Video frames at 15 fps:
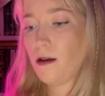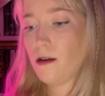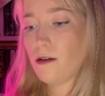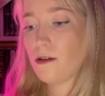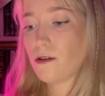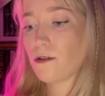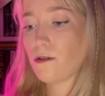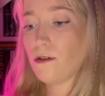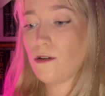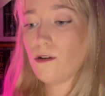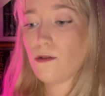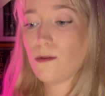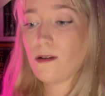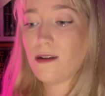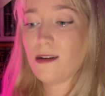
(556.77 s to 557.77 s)

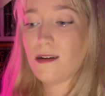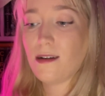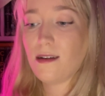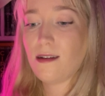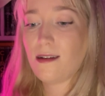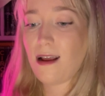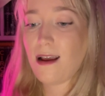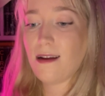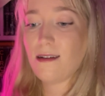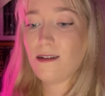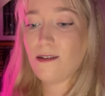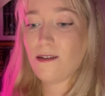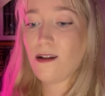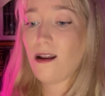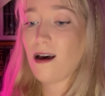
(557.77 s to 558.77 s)
Scrooge wanted to stay
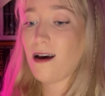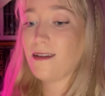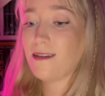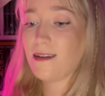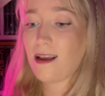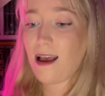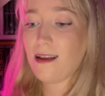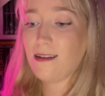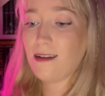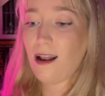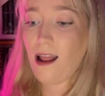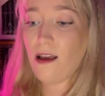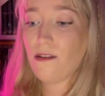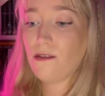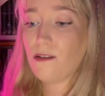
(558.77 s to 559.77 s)
until the last guest
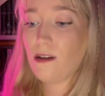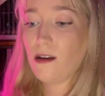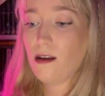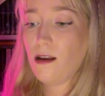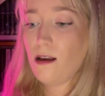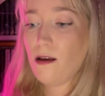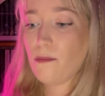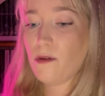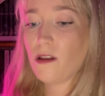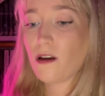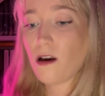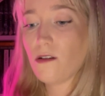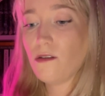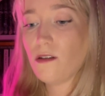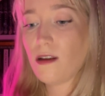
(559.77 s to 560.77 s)
left, but the
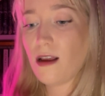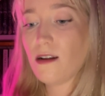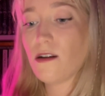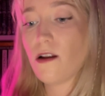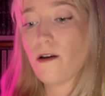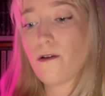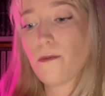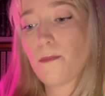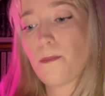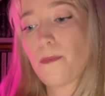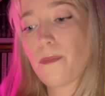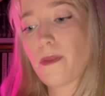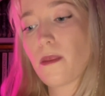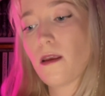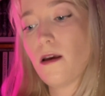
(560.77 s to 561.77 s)
ghost said no.
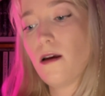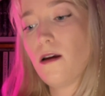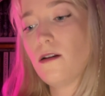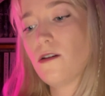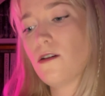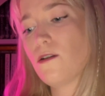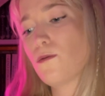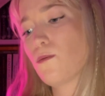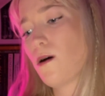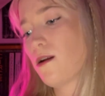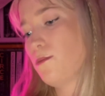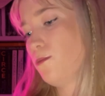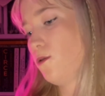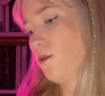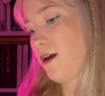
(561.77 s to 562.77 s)
"Just
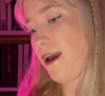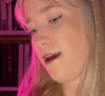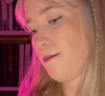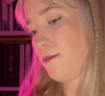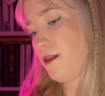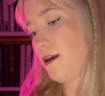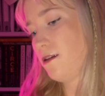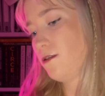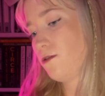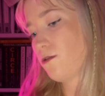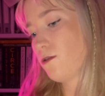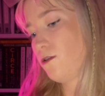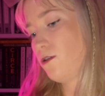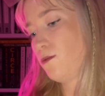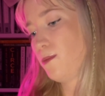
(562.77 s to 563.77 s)
one more game then,"
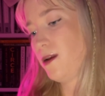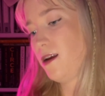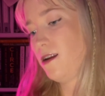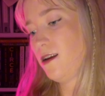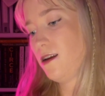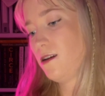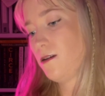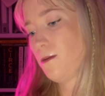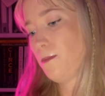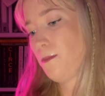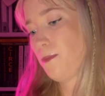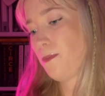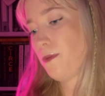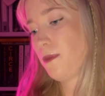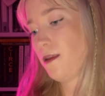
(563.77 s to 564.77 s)
Scrooge pleaded.
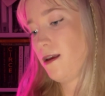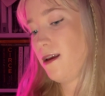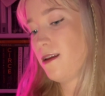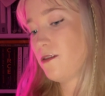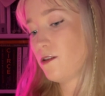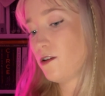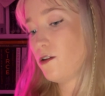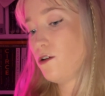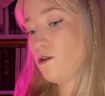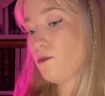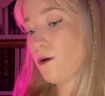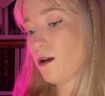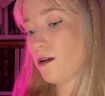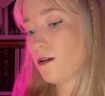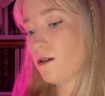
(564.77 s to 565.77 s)
"It's a new
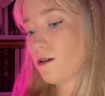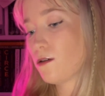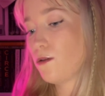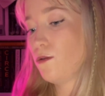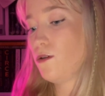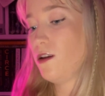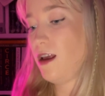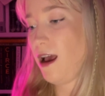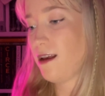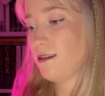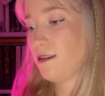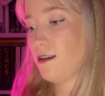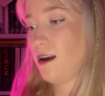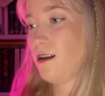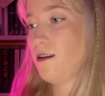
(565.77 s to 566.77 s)
one, called
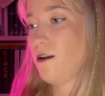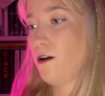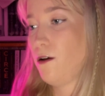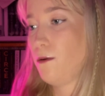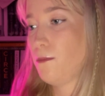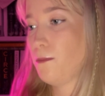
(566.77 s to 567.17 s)
Yes and No."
_ _ _ _ _ _ _
**Goal of the exercise**. Pictures aside, transcribe exactly the lines from the line containing "(559.77 s to 560.77 s)" through the final line of the material above.

**Task result**.
(559.77 s to 560.77 s)
left, but the
(560.77 s to 561.77 s)
ghost said no.
(561.77 s to 562.77 s)
"Just
(562.77 s to 563.77 s)
one more game then,"
(563.77 s to 564.77 s)
Scrooge pleaded.
(564.77 s to 565.77 s)
"It's a new
(565.77 s to 566.77 s)
one, called
(566.77 s to 567.17 s)
Yes and No."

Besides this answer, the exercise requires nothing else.